President Trump has noticed and isn’t a fan of that behavior. Asked whether he thought her action was appropriate, Trump told The Hill: “No. I don’t think so.”
Playing in her third World Cup, Rapinoe, 33, was the star of America’s 2-1 win over Spain on Monday, when she connected on a pair of penalty kicks. She is one of the faces of the U.S. team, and she has been willing to use her platform to make a stand beyond soccer.
Rapinoe, who came out as gay in 2012, recently called herself “a walking protest when it comes to the Trump administration” because of “everything I stand for.” She said the idea that someone like her can don the U.S. kit is “kind of a good ‘F you’ to any sort of inequality or bad sentiments that the [Trump] administration might have towards people who don’t look exactly like him.”
As a member of the Seattle Reign in September 2016, Rapinoe took a knee during the national anthem before a match against the Chicago Red Stars as a “nod to” 49ers quarterback Colin Kaepernick, who that summer began his protests over the oppression of minorities and drew an angry response from Trump. She became the first high-profile white or female athlete to kneel during the anthem.
“I felt like it was the right thing to do. I think it was the right time to do that,” she said days after the protest in 2016. “I’ve talked to people who are equally inspired and outraged, and I welcome both of those conversations and think that they are both incredibly important.
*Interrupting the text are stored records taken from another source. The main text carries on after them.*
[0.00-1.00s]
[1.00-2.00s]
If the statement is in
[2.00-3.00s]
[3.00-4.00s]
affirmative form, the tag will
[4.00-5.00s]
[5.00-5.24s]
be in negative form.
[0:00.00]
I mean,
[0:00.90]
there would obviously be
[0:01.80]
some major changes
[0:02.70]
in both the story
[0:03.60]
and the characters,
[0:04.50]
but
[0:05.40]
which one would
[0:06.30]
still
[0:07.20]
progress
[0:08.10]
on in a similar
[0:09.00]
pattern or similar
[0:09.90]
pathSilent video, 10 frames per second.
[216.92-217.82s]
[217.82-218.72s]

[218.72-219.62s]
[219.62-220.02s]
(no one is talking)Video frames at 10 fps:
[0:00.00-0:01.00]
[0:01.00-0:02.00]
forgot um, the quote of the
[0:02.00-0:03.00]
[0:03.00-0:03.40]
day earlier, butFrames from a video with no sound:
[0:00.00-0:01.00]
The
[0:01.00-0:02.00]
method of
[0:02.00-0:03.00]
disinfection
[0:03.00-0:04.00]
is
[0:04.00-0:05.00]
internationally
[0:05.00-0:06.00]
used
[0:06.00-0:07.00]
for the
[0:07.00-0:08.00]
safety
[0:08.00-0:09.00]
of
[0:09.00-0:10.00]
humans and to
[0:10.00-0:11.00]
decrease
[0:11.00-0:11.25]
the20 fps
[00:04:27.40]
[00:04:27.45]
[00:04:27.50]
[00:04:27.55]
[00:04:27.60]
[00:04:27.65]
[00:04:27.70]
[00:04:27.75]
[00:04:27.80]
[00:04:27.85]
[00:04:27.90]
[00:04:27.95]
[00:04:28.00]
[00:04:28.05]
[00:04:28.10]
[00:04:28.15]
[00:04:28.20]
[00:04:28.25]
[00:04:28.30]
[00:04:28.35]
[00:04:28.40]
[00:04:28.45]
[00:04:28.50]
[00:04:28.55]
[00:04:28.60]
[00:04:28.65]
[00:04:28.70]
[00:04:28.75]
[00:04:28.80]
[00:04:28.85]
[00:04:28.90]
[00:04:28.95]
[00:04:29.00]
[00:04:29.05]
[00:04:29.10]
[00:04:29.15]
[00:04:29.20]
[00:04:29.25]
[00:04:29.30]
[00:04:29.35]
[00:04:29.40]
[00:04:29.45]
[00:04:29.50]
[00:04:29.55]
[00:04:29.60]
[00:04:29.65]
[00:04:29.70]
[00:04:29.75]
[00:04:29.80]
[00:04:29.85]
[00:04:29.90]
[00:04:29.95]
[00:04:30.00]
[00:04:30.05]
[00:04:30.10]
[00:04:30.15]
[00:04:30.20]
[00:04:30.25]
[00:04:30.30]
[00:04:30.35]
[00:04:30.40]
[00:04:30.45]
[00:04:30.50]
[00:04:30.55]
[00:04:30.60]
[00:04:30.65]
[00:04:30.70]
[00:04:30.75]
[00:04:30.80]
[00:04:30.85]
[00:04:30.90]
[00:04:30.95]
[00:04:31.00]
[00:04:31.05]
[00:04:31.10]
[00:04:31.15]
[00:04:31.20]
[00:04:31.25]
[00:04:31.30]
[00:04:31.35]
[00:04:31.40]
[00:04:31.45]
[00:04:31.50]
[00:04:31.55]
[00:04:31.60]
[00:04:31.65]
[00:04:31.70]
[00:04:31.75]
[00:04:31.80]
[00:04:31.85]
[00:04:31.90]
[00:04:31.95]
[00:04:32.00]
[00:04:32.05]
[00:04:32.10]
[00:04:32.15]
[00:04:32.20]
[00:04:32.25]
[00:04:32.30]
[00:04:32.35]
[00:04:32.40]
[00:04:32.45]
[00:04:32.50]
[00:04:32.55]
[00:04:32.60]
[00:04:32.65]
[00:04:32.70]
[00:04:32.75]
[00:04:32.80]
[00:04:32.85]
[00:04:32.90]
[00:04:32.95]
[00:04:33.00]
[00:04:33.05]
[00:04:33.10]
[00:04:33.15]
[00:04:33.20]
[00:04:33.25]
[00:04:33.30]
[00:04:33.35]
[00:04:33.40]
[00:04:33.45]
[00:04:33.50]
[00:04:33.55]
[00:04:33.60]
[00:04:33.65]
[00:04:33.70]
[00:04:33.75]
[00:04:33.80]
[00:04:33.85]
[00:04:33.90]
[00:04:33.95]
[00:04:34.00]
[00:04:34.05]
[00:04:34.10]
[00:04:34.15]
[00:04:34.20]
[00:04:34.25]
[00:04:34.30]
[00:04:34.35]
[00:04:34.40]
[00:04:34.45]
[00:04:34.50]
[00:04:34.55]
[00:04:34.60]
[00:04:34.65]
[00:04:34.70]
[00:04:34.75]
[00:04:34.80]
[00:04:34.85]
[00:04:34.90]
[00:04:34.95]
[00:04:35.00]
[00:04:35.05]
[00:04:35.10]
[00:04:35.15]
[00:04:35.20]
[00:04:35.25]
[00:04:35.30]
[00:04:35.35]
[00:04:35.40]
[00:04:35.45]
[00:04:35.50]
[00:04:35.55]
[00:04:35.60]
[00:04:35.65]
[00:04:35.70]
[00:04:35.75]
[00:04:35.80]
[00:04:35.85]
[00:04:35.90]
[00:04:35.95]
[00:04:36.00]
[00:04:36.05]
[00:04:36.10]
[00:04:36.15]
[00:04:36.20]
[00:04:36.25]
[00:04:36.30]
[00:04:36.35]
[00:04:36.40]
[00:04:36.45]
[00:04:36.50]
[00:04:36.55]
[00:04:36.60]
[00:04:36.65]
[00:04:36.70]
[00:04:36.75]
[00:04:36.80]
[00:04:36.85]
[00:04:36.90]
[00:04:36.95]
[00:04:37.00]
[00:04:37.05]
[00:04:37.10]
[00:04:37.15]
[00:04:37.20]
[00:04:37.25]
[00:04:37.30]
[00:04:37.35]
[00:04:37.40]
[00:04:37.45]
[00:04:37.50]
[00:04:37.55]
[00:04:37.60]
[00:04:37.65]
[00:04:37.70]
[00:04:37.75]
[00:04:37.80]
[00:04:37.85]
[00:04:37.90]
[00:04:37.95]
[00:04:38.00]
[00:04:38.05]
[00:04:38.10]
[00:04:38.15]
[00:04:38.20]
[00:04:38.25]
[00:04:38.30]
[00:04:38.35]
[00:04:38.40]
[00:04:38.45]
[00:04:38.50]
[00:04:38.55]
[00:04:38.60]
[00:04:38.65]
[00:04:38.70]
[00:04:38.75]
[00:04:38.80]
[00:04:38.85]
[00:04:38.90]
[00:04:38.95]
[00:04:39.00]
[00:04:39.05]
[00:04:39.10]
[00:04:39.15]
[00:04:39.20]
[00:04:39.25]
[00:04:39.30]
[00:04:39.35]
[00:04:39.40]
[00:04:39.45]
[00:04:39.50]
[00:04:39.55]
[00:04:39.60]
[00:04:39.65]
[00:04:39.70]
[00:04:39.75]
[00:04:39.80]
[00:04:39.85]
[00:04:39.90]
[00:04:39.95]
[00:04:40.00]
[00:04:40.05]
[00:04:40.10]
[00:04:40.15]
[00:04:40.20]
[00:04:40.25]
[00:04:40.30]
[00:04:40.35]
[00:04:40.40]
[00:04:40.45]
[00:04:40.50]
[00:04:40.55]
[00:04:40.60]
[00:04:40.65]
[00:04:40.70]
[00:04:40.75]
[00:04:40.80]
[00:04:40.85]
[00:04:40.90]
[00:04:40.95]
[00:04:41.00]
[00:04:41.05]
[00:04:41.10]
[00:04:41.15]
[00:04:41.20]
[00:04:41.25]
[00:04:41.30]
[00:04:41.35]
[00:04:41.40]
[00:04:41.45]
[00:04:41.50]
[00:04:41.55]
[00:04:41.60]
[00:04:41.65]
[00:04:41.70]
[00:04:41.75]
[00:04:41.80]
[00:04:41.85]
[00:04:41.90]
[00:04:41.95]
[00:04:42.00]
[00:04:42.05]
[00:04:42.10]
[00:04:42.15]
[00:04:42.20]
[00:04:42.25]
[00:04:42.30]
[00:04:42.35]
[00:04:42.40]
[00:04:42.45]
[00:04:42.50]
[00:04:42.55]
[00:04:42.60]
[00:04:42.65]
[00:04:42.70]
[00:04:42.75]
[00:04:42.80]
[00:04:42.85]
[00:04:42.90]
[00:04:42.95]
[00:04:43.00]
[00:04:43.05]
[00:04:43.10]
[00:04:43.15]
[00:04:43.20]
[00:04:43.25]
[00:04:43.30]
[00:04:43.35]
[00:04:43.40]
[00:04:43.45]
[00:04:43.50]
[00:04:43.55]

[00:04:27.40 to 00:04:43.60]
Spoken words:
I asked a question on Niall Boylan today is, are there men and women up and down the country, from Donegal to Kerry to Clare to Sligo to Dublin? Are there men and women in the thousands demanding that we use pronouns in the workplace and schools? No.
I think over all it’s been positive.”
That was shortly before Trump was elected president.
In the 2½ years since Trump took office, many athletes have made it known they’re displeased with his administration — perhaps none more clearly than Rapinoe. In comments published last month, she told Yahoo she considers Trump “sexist,” “misogynistic,” “small-minded,” “racist” and “not a good person.”
She added that her gesture of resistance will continue. “I’ll probably never put my hand over my heart,” she told Yahoo. “I’ll probably never sing the national anthem again.”
Her feelings are also rooted in how she feels about being an advocate for gay rights.
“Being a gay American, I know what it means to look at the flag and not have it protect all of your liberties,” Rapinoe told John D. Halloran of American Soccer Now, explaining why she took a knee in 2016. “It was something small that I could do and something that I plan to keep doing in the future and hopefully spark some meaningful conversation around it.”
Although the president feels it is inappropriate to not sing the anthem, he has remained supportive of the U.S. women’s team, telling The Hill: “I love watching women’s soccer. They’re really talented.”
Asked by The Hill if women’s soccer players should be paid as much as the men, Trump did not have a clear stance.
“I think a lot of it also has to do with the economics,” he said. “I mean who draws more, where is the money coming in. I know that when you have the great stars like [Portugal’s Cristiano] Ronaldo and some of these stars . . . that get paid a lot of money, but they draw hundreds of thousands of people.
“But I haven’t taken a position on that at all. I’d have to look at it.”
The president’s remarks were slightly more elaborative than his response to the same question two weeks ago when he said, “We’ll talk about that later.”
The women’s national team advanced to its eighth consecutive World Cup quarterfinals appearance with its win Monday. It will face France at 3 p.m. Friday.